[Opening RAW DATA section]
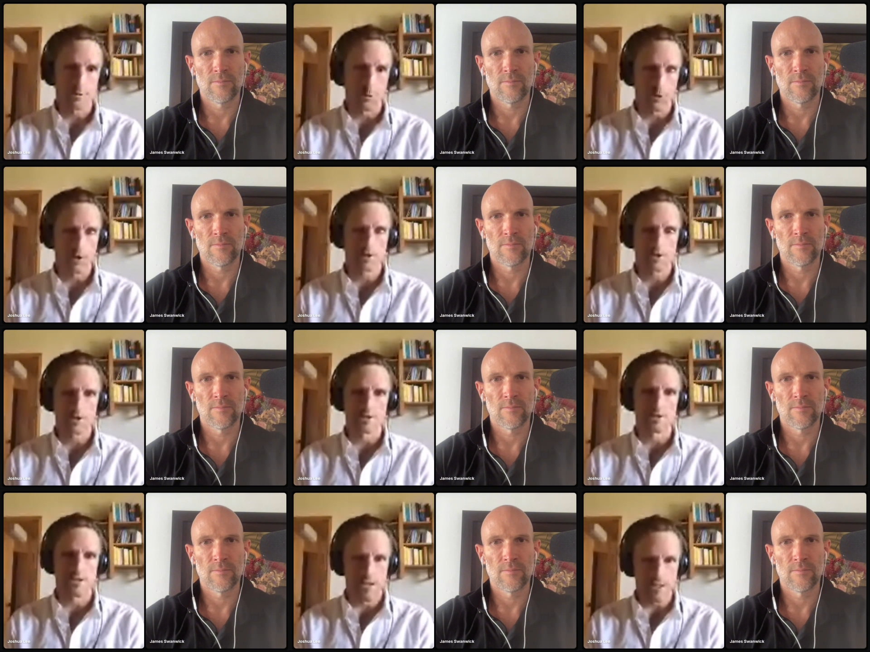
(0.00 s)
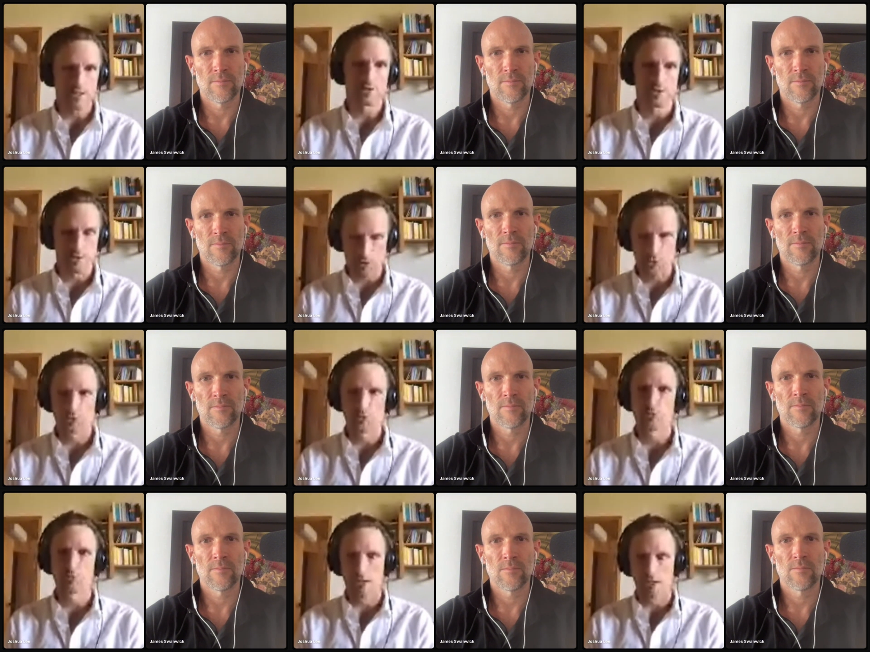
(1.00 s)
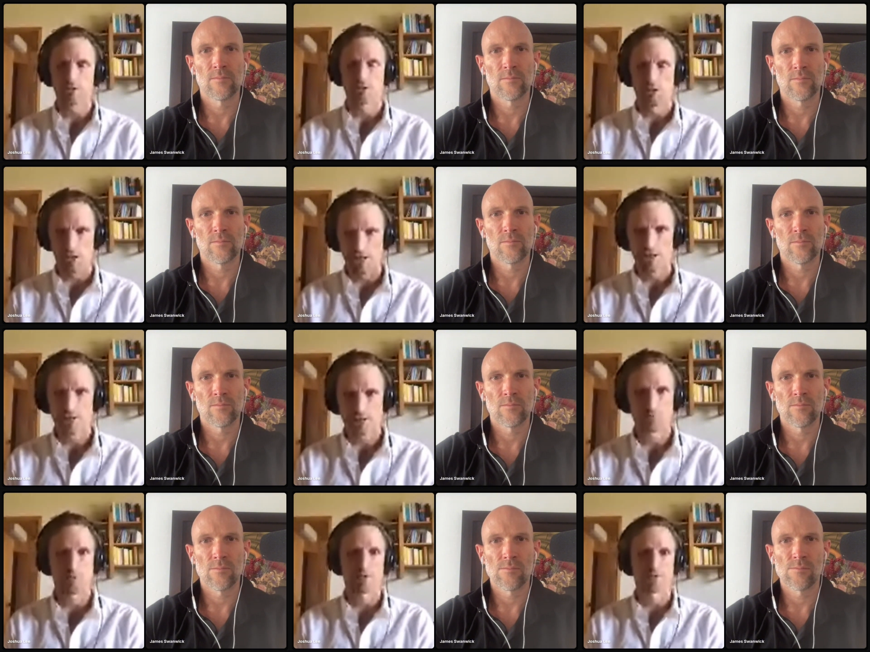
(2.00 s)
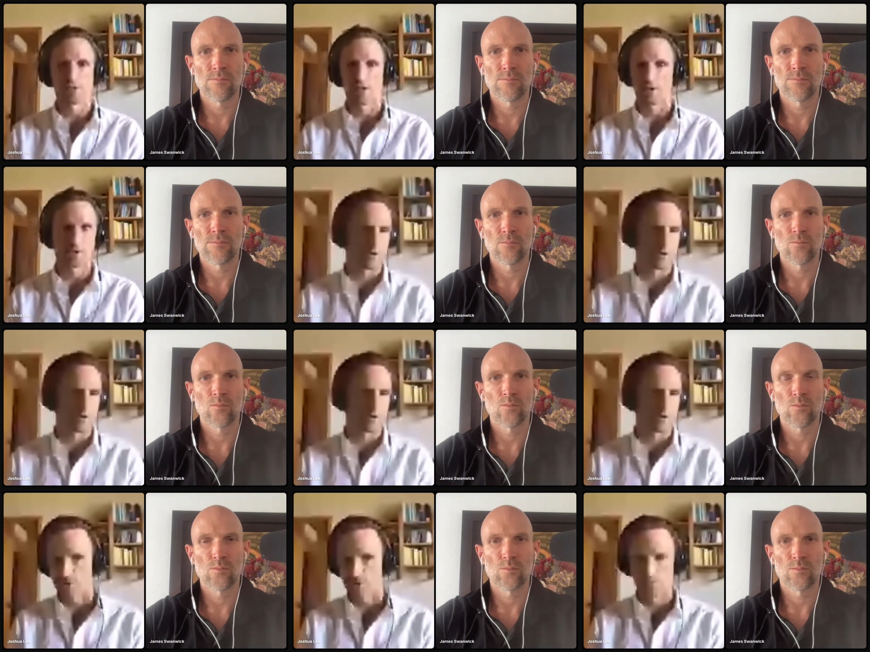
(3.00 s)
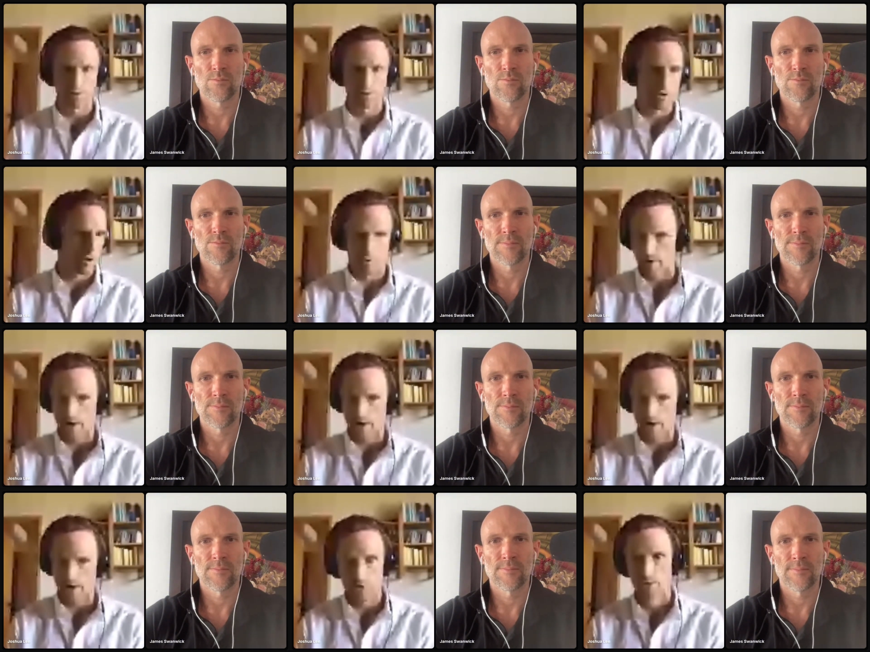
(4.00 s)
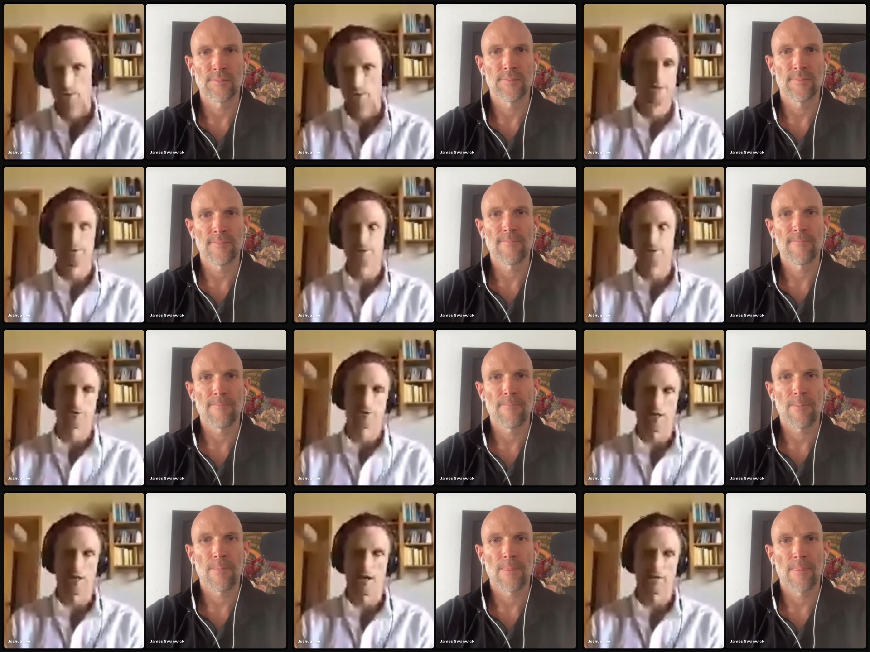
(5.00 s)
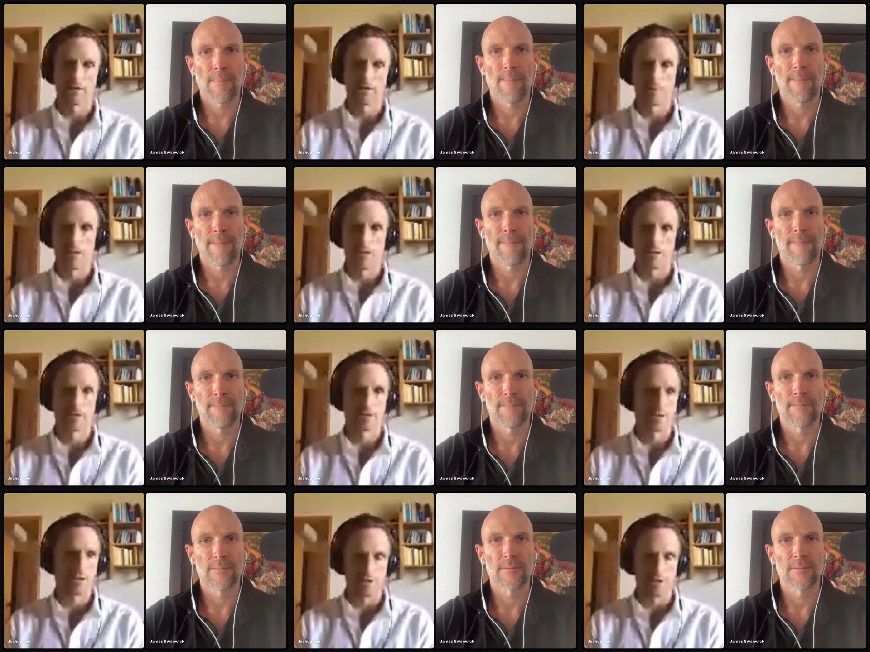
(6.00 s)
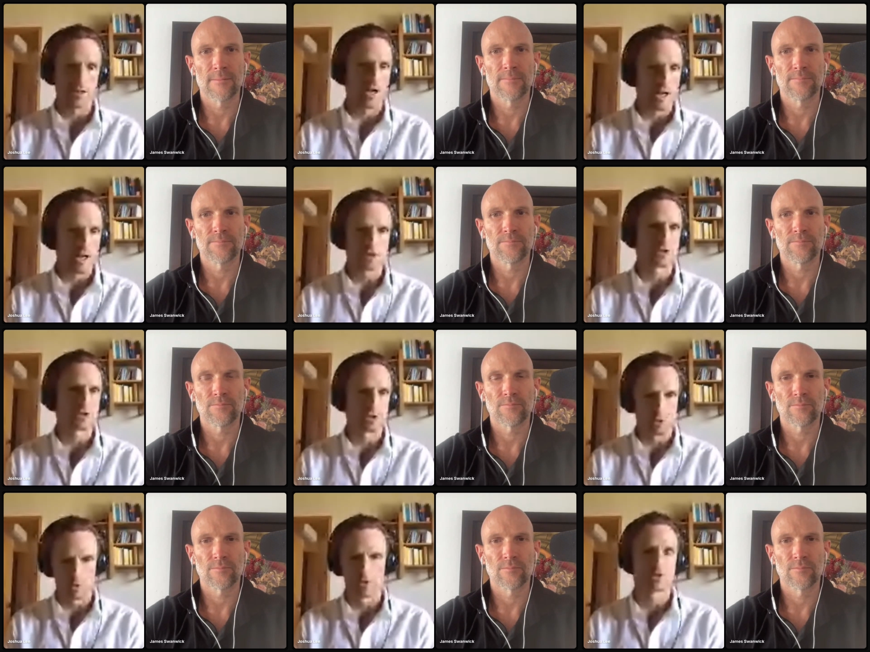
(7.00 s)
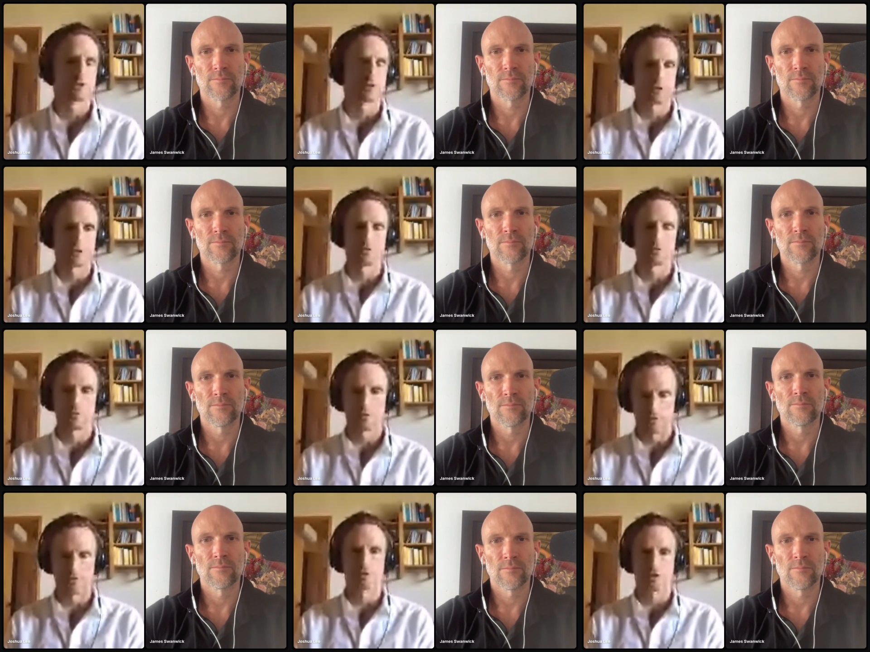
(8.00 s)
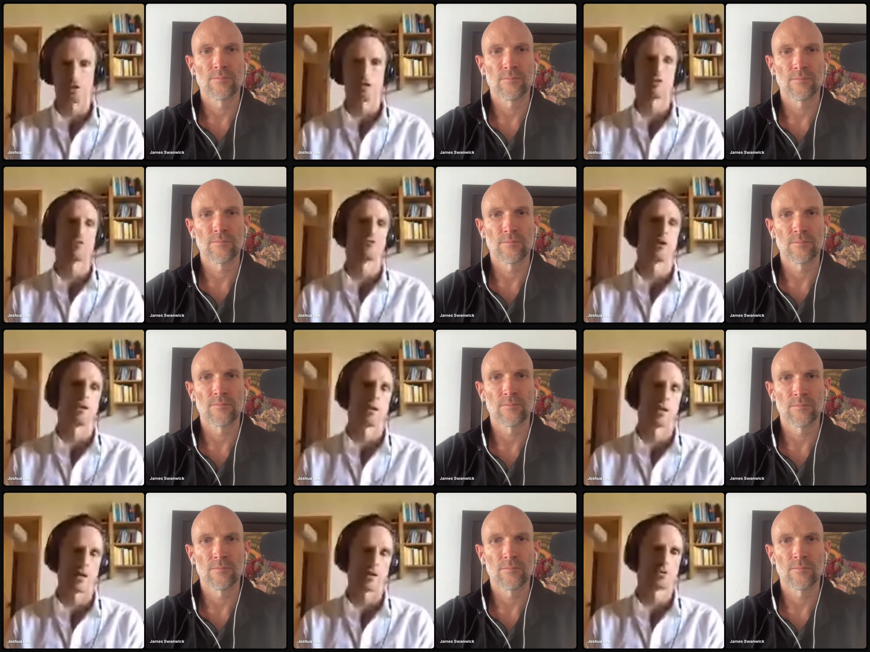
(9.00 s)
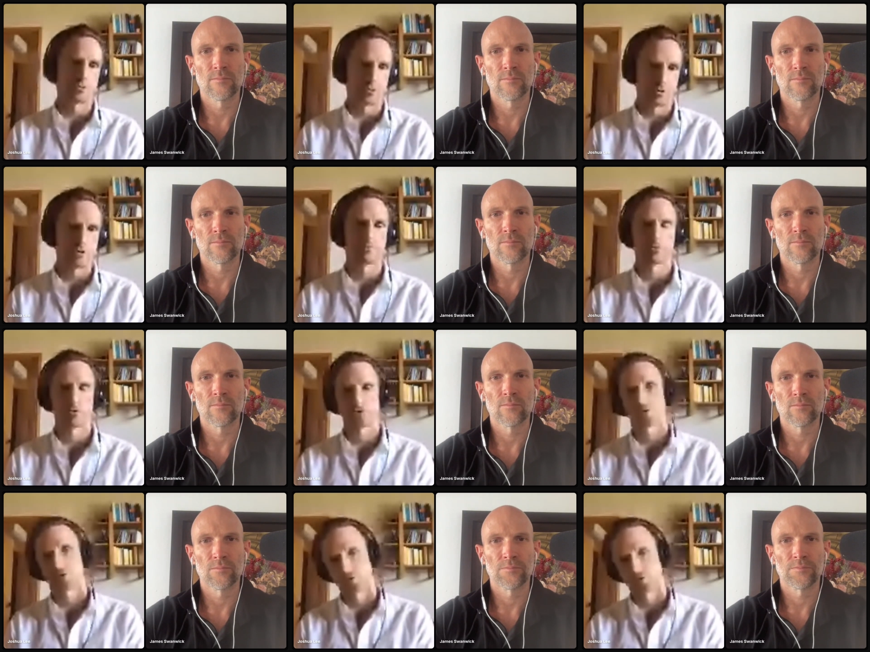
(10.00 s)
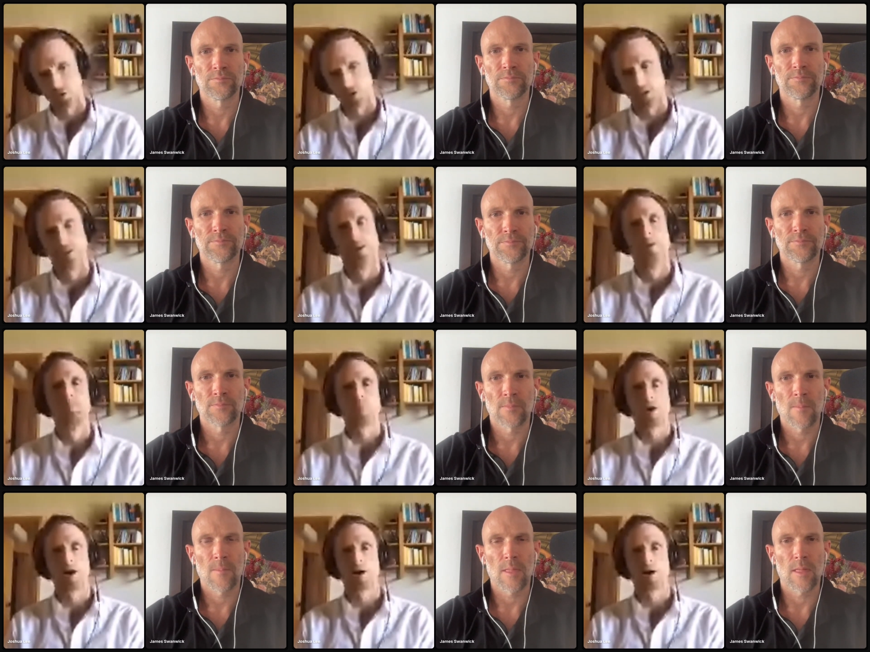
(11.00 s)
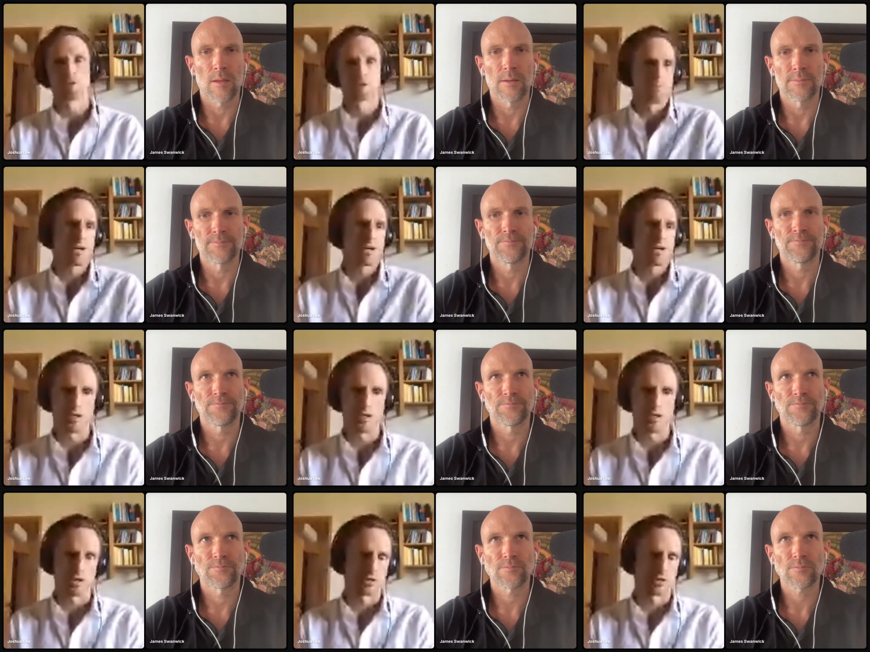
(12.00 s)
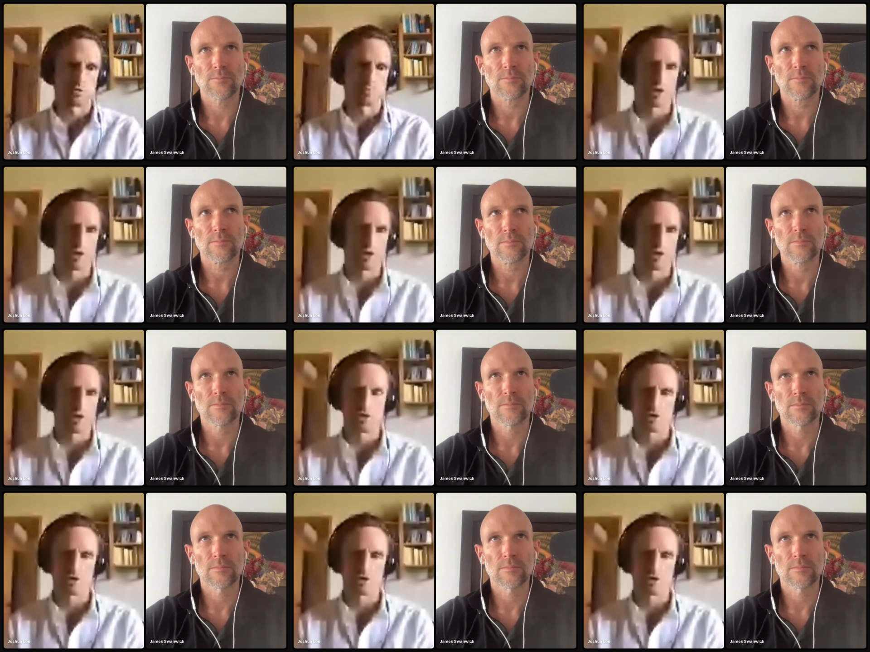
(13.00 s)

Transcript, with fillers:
Speaker 1: of the work that it takes to make change, because alcohol is still going to be all around you. You're still going to have to make kind of conscious choices to do different stuff and not use it versus use it. But the medication can just make those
[Closing RAW DATA section]
WHAT THIS TASK INVOLVES = Skip the pictures, then return the rest of the data exactly.

RESULT FOR THIS EXERCISE =
(0.00 s)
(1.00 s)
(2.00 s)
(3.00 s)
(4.00 s)
(5.00 s)
(6.00 s)
(7.00 s)
(8.00 s)
(9.00 s)
(10.00 s)
(11.00 s)
(12.00 s)
(13.00 s)

Transcript, with fillers:
Speaker 1: of the work that it takes to make change, because alcohol is still going to be all around you. You're still going to have to make kind of conscious choices to do different stuff and not use it versus use it. But the medication can just make those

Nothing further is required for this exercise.